▸ **WORK TO BE COMPLETED**: Pictures should be excluded; otherwise, copy every entry exactly.

Dataset entries:
┄┄┄┄┄┄┄┄┄┄

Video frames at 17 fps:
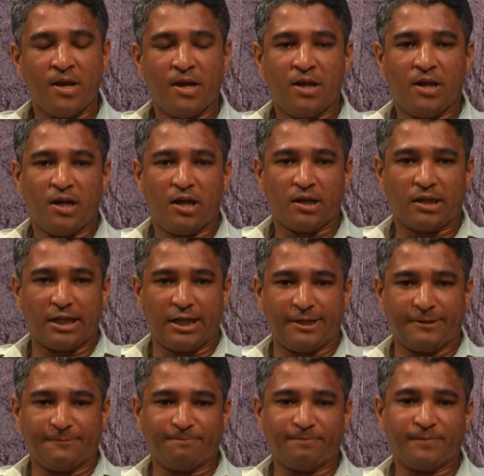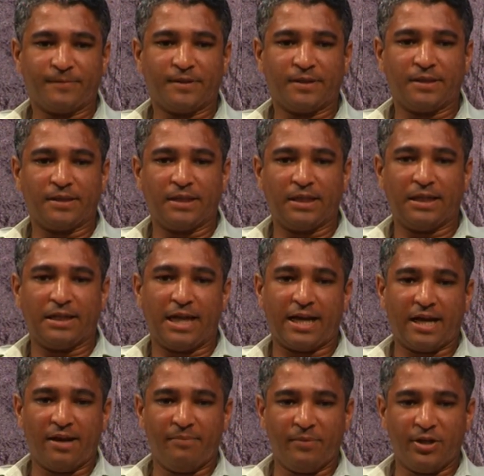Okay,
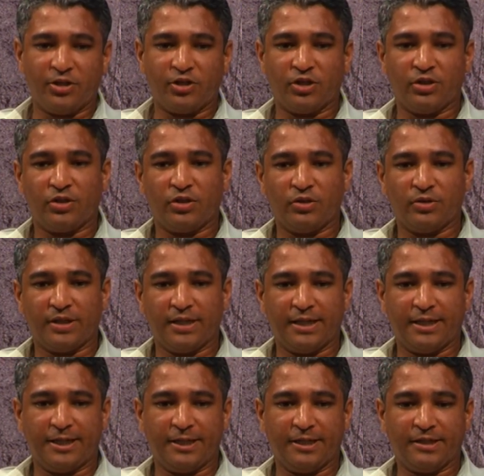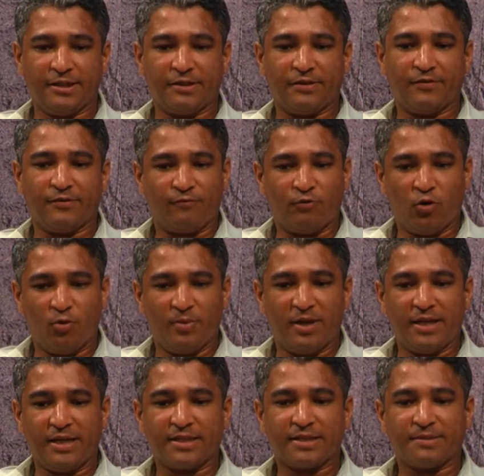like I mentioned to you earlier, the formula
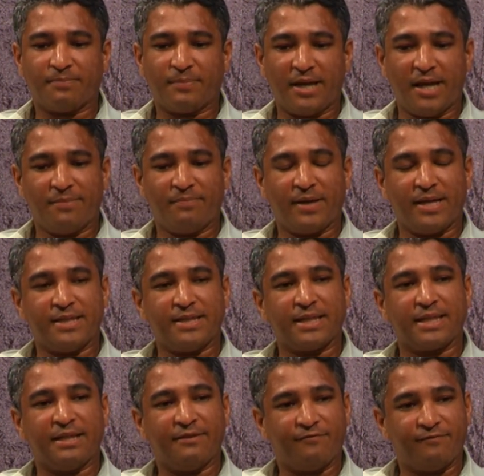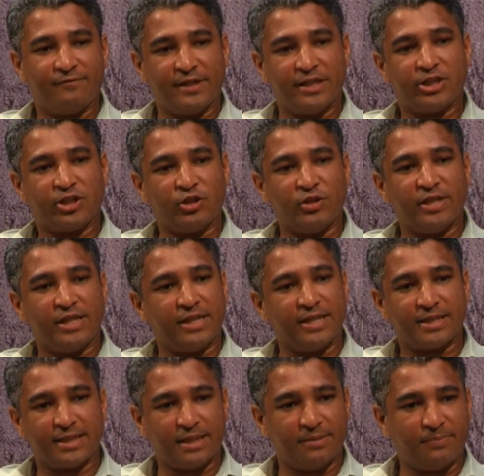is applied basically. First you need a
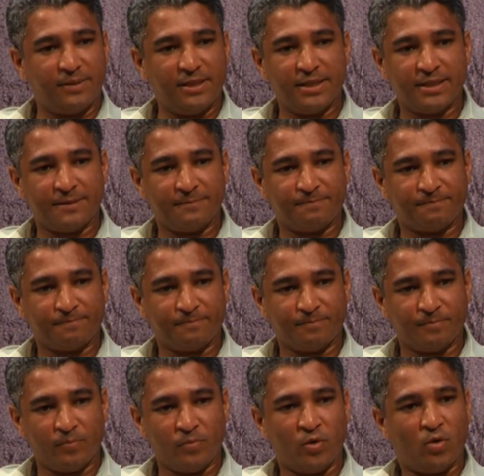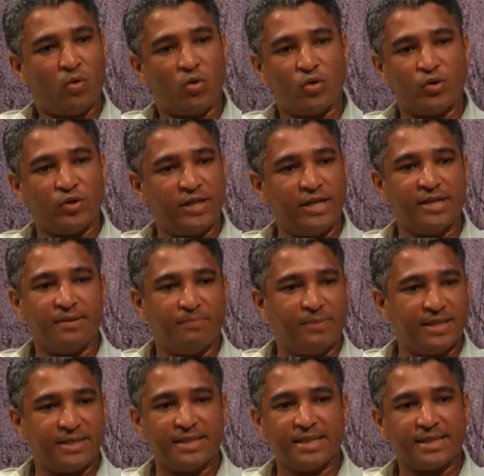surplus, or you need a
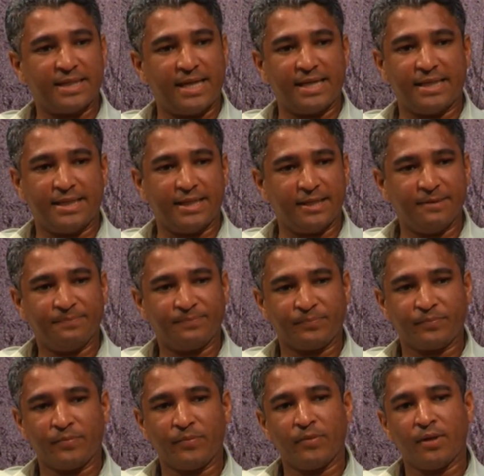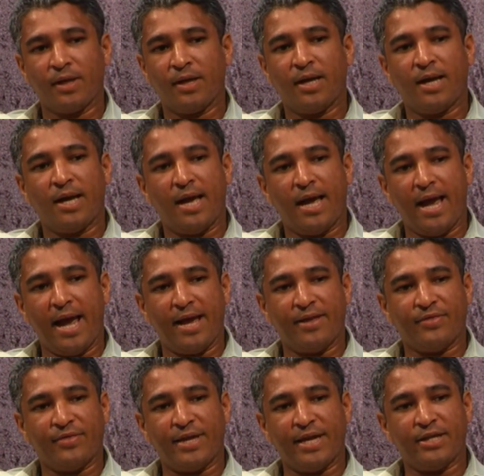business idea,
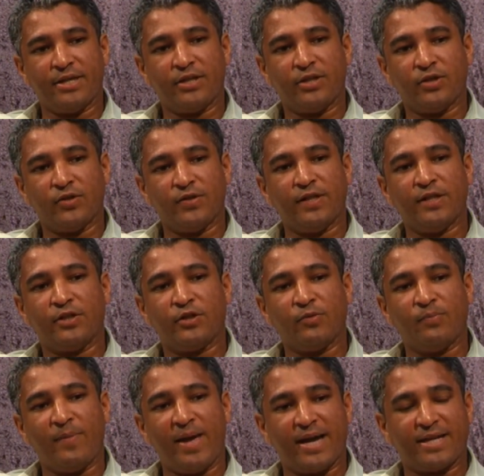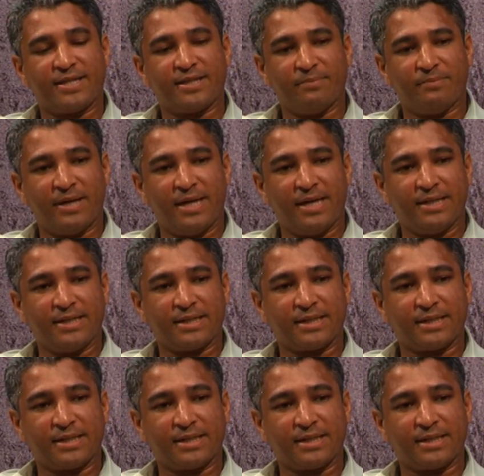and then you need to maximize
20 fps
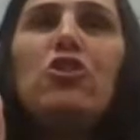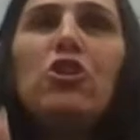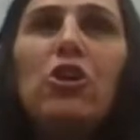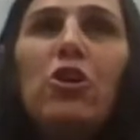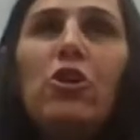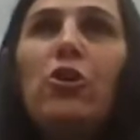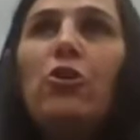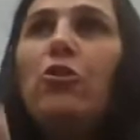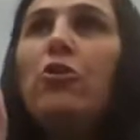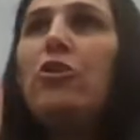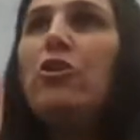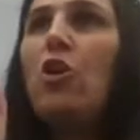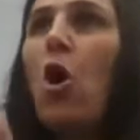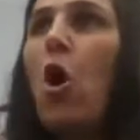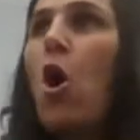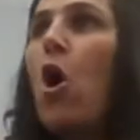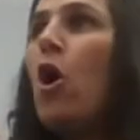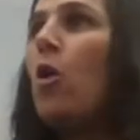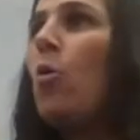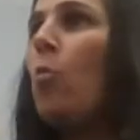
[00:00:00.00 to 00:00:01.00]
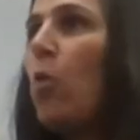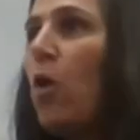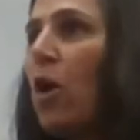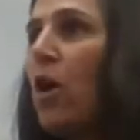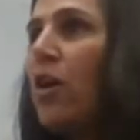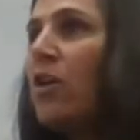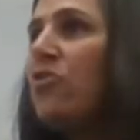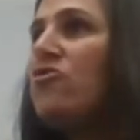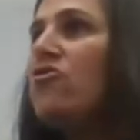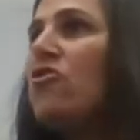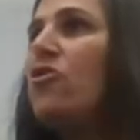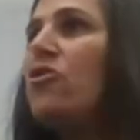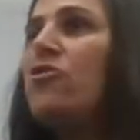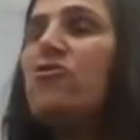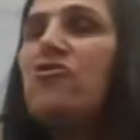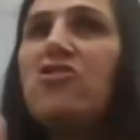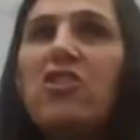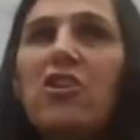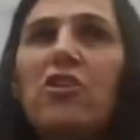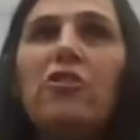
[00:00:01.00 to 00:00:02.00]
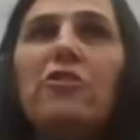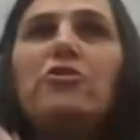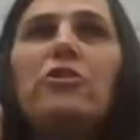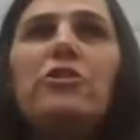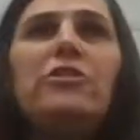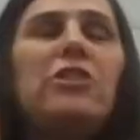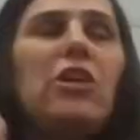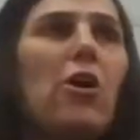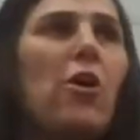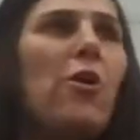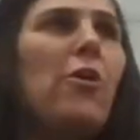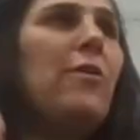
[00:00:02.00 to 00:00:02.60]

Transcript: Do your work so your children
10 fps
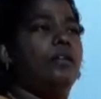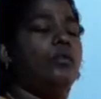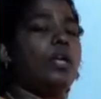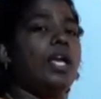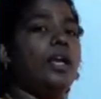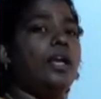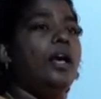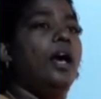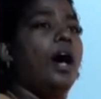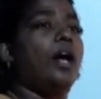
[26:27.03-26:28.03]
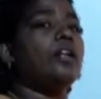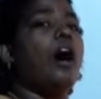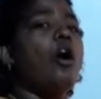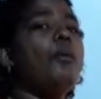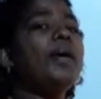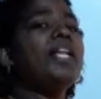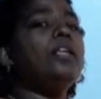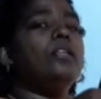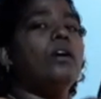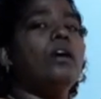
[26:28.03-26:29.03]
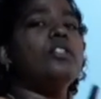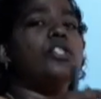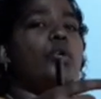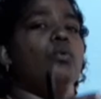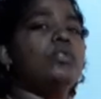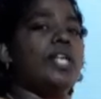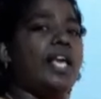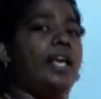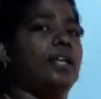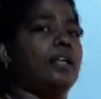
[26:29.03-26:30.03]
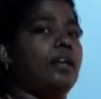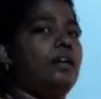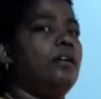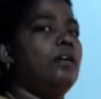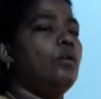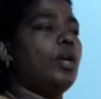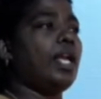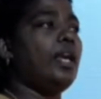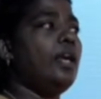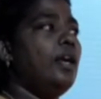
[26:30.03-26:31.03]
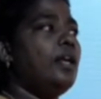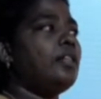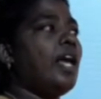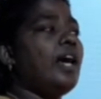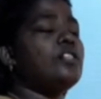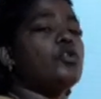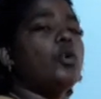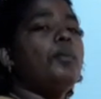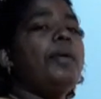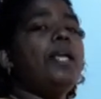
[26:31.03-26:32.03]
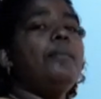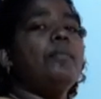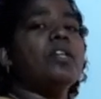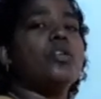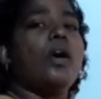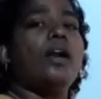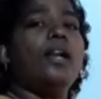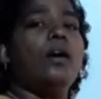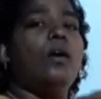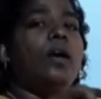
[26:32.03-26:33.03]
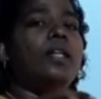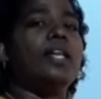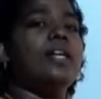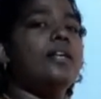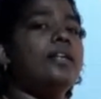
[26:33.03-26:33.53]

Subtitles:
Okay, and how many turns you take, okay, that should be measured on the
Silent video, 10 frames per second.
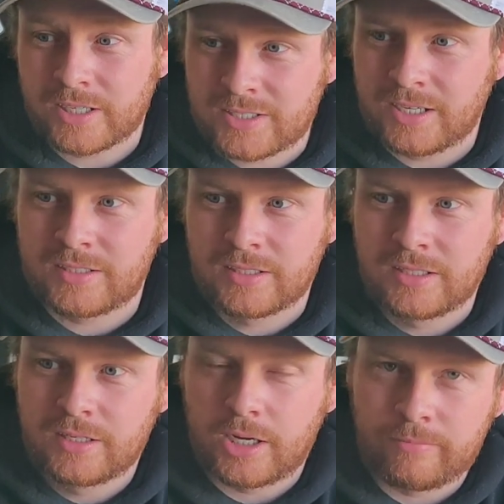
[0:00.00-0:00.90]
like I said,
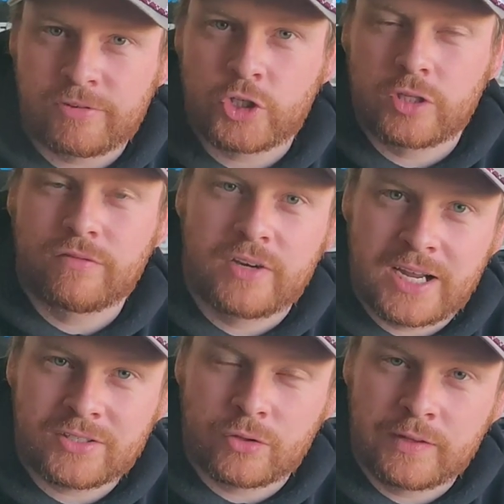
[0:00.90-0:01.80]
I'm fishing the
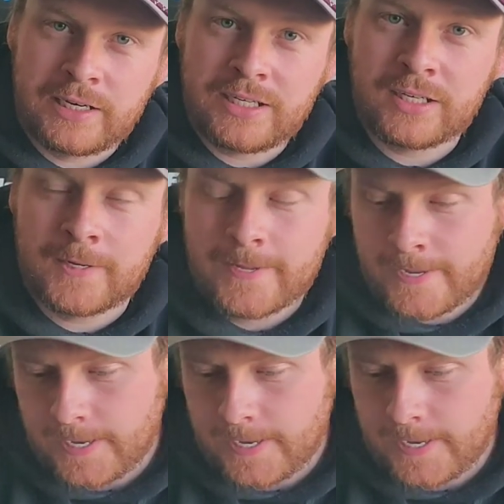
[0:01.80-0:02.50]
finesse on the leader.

┄┄┄┄┄┄┄┄┄┄

▸ **ANSWER SECTION**:
Video frames at 17 fps:
Okay,
like I mentioned to you earlier, the formula
is applied basically. First you need a
surplus, or you need a
business idea,
and then you need to maximize
20 fps
[00:00:00.00 to 00:00:01.00]
[00:00:01.00 to 00:00:02.00]
[00:00:02.00 to 00:00:02.60]

Transcript: Do your work so your children
10 fps
[26:27.03-26:28.03]
[26:28.03-26:29.03]
[26:29.03-26:30.03]
[26:30.03-26:31.03]
[26:31.03-26:32.03]
[26:32.03-26:33.03]
[26:33.03-26:33.53]

Subtitles:
Okay, and how many turns you take, okay, that should be measured on the
Silent video, 10 frames per second.
[0:00.00-0:00.90]
like I said,
[0:00.90-0:01.80]
I'm fishing the
[0:01.80-0:02.50]
finesse on the leader.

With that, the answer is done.